* [Action item]
What's needed is an exact copy of all the data below, without pictures.

Data records:

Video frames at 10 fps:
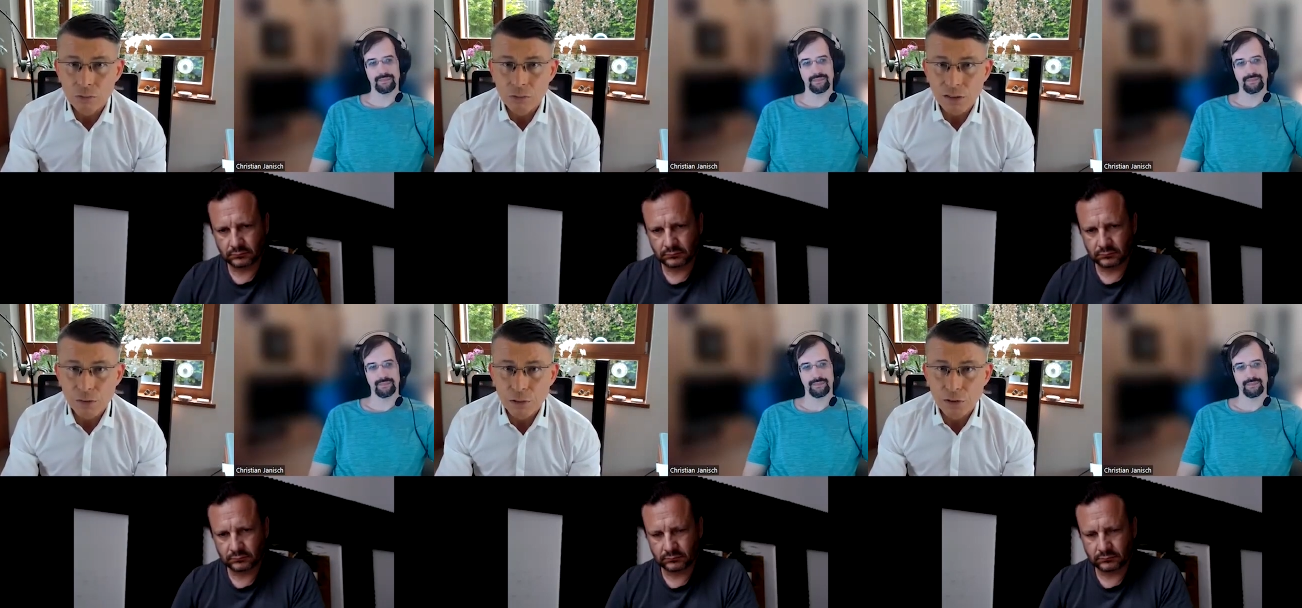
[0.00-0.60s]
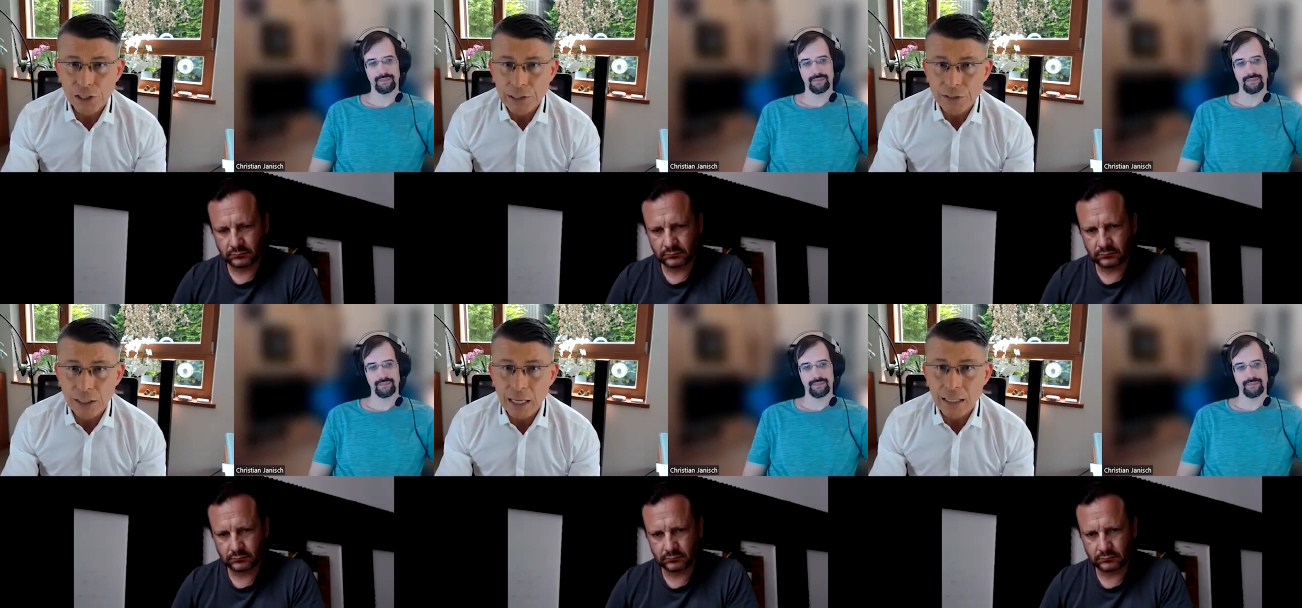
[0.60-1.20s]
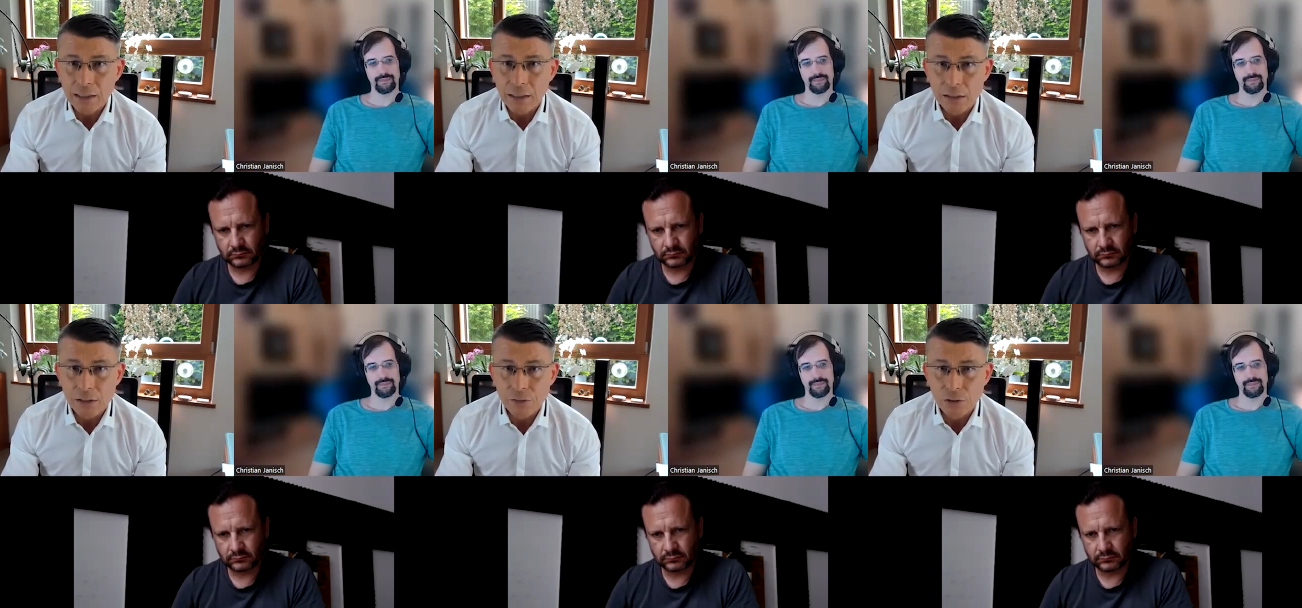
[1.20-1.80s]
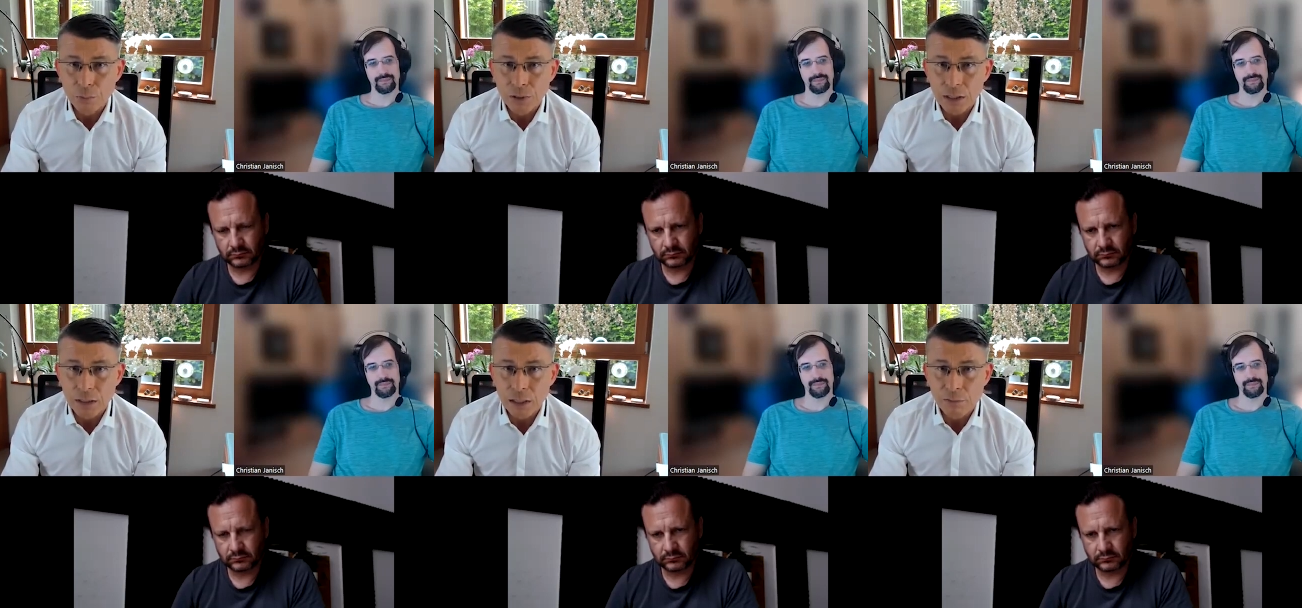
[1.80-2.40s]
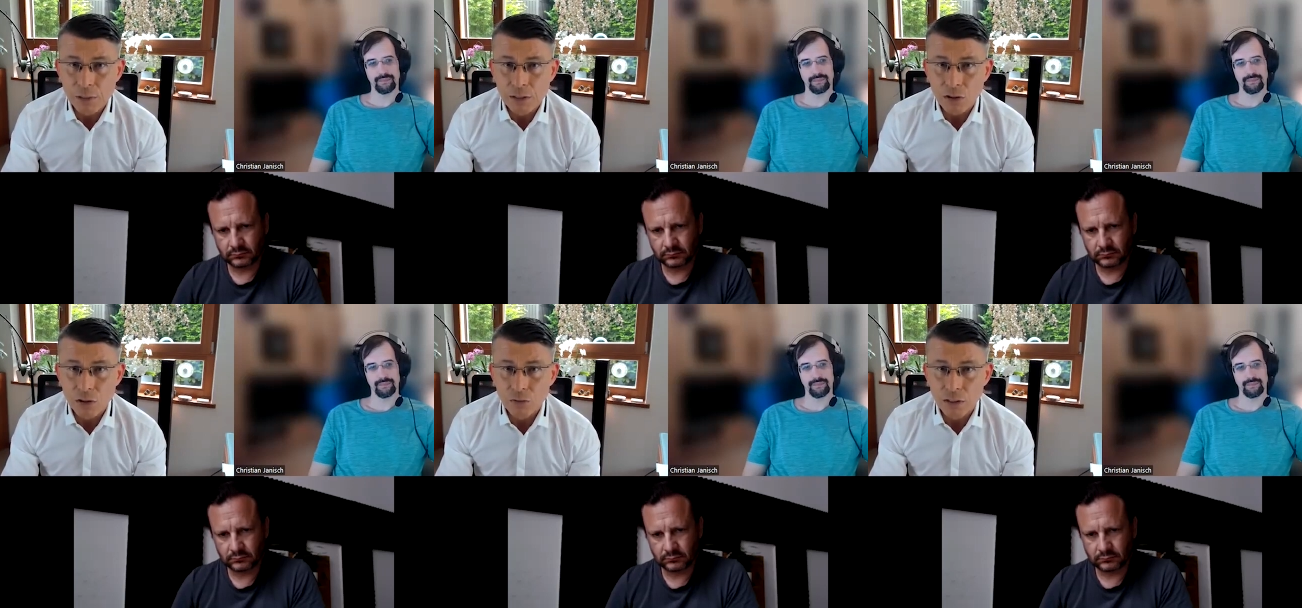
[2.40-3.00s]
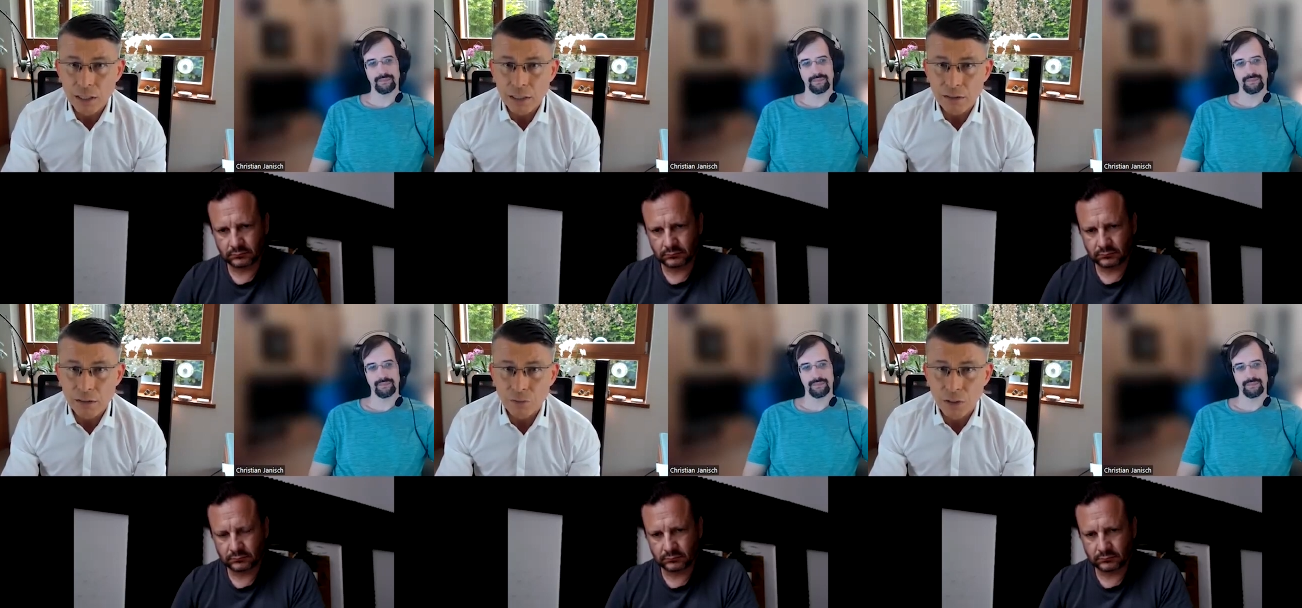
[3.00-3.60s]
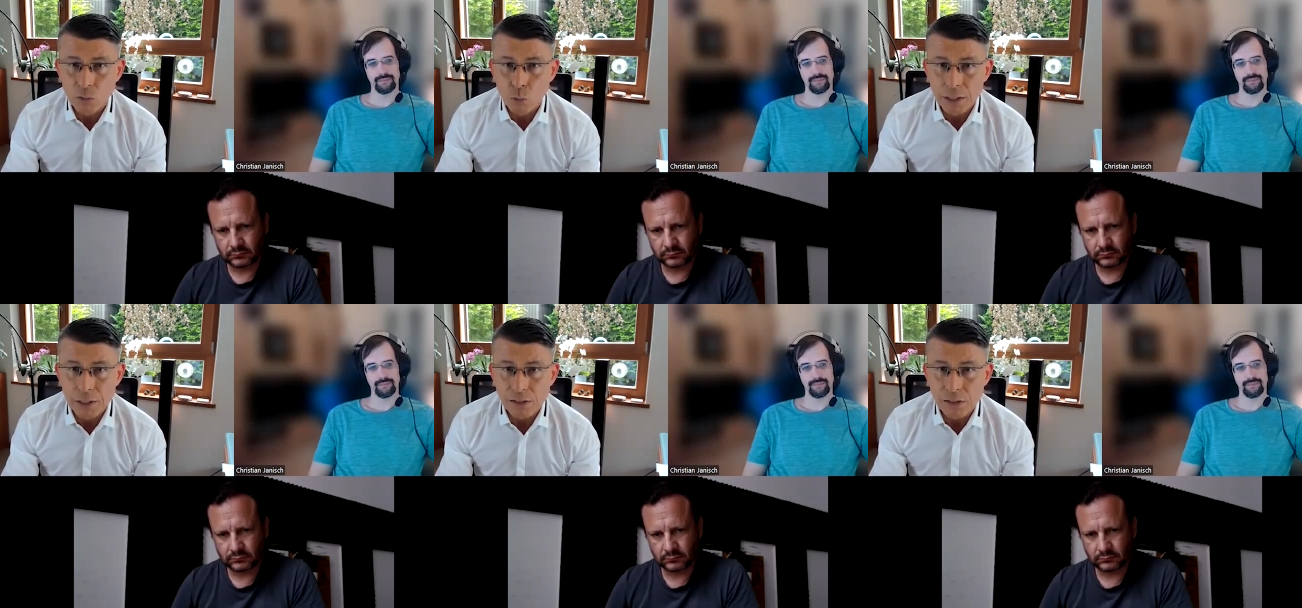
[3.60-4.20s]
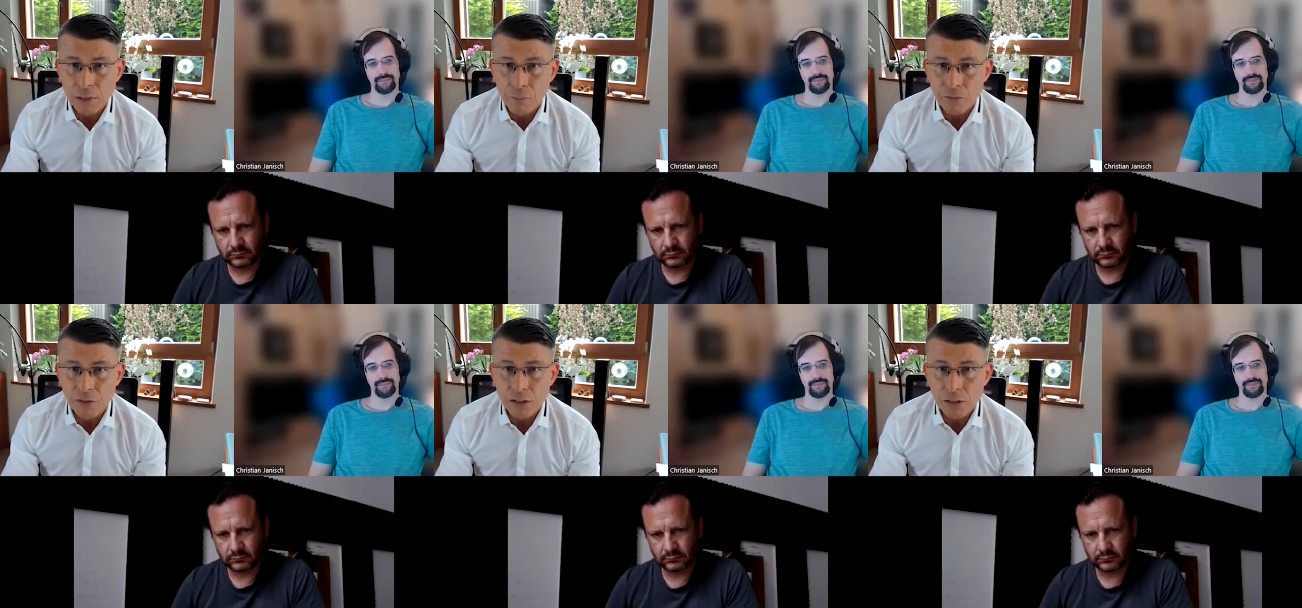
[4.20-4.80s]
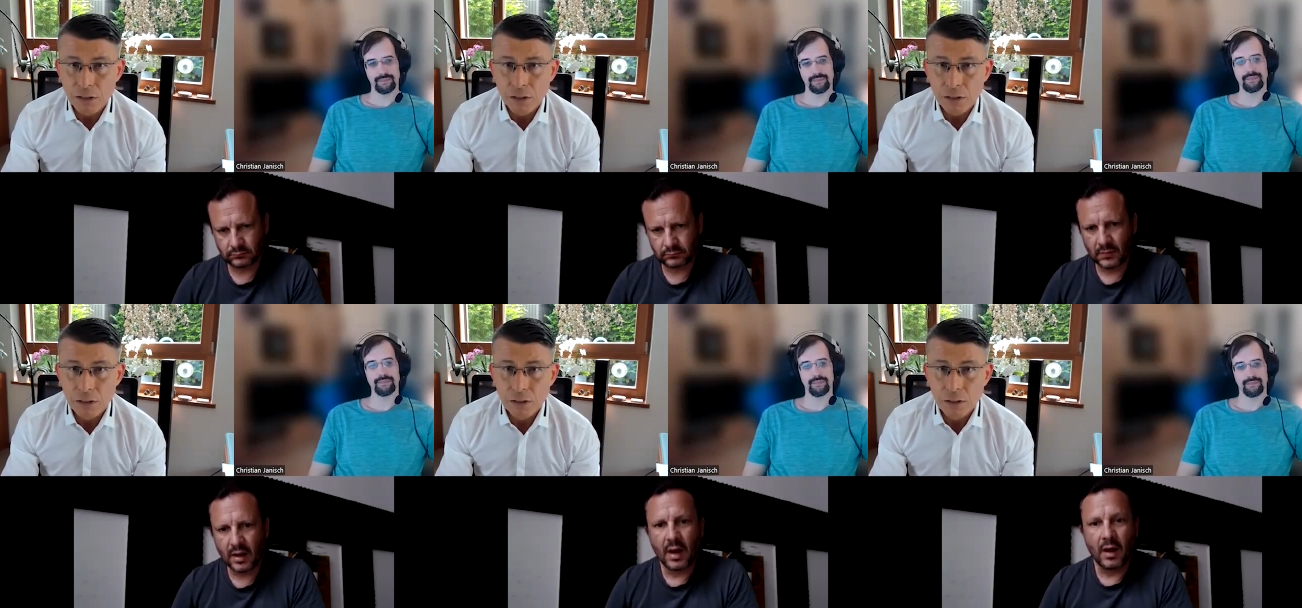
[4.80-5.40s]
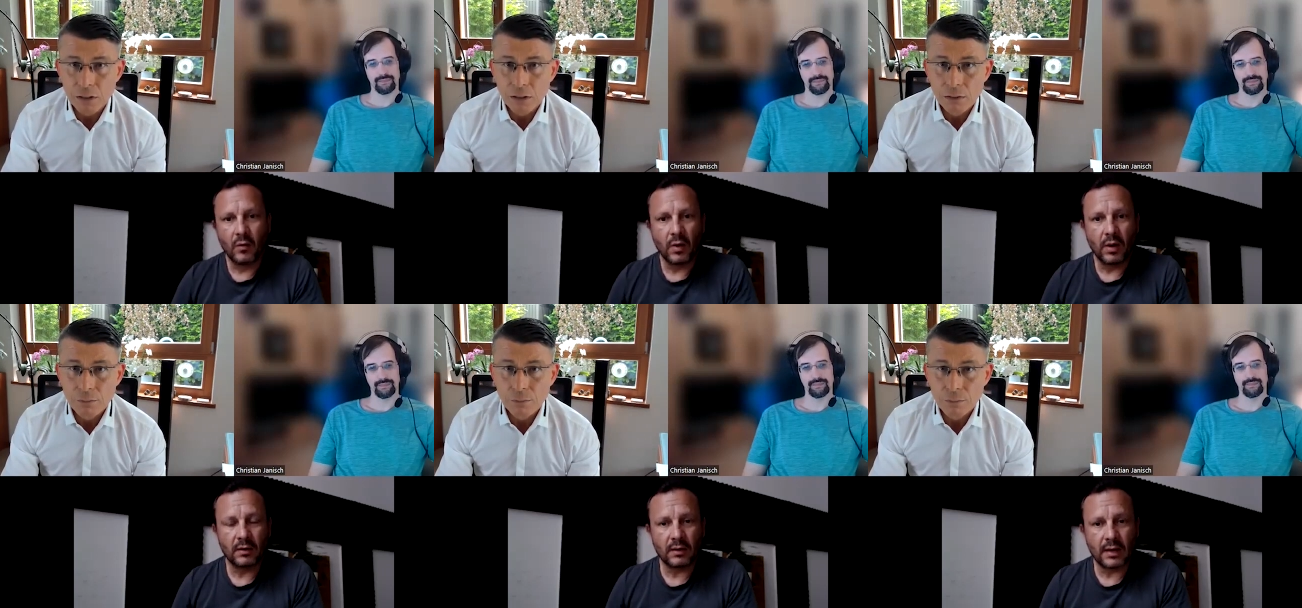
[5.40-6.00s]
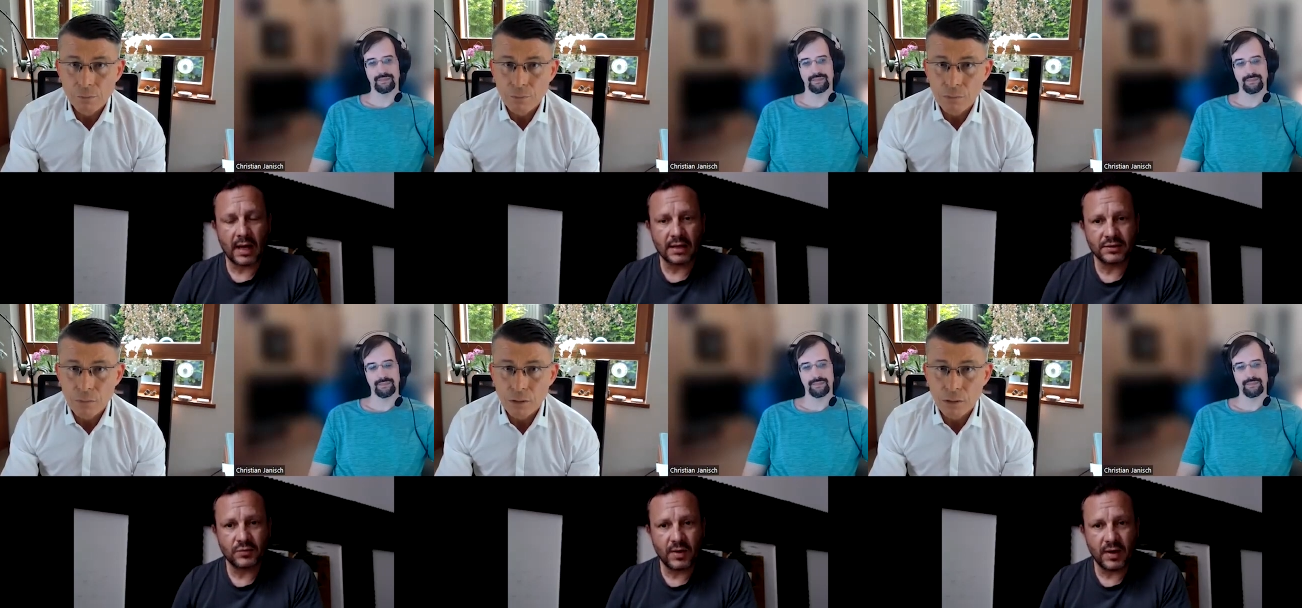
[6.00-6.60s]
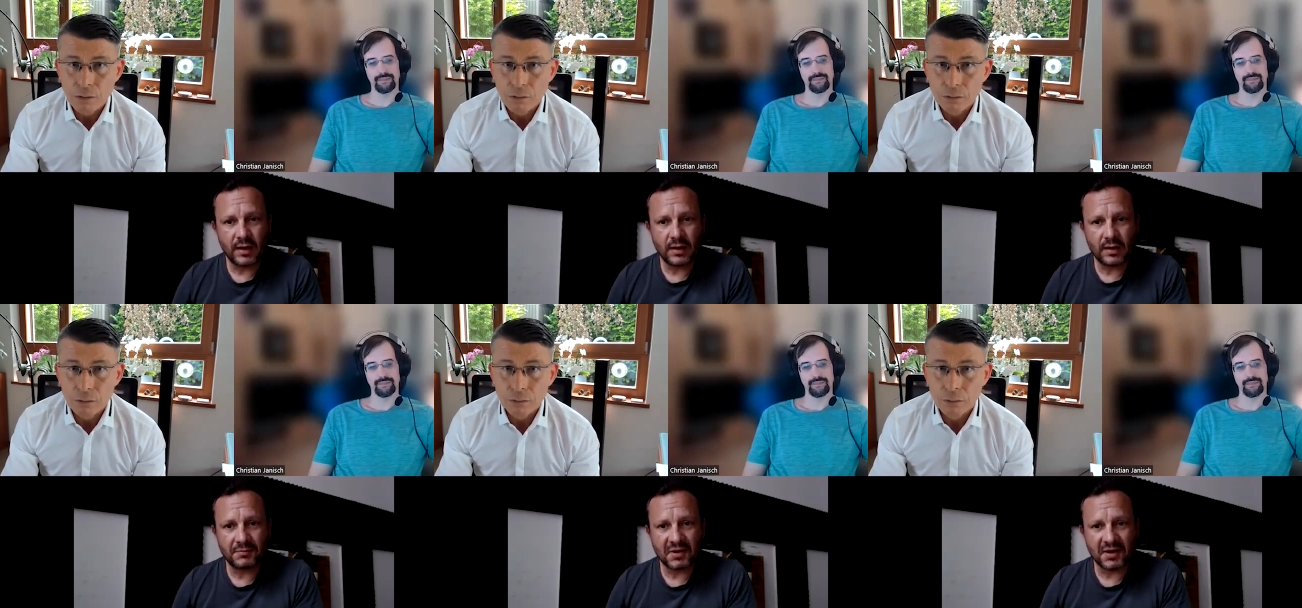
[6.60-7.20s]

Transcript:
Speaker 1: this will change the calculus of European governments over the next
Speaker 2: uh, weeks and months. Well, last week the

* [Result of the exercise]
Video frames at 10 fps:
[0.00-0.60s]
[0.60-1.20s]
[1.20-1.80s]
[1.80-2.40s]
[2.40-3.00s]
[3.00-3.60s]
[3.60-4.20s]
[4.20-4.80s]
[4.80-5.40s]
[5.40-6.00s]
[6.00-6.60s]
[6.60-7.20s]

Transcript:
Speaker 1: this will change the calculus of European governments over the next
Speaker 2: uh, weeks and months. Well, last week the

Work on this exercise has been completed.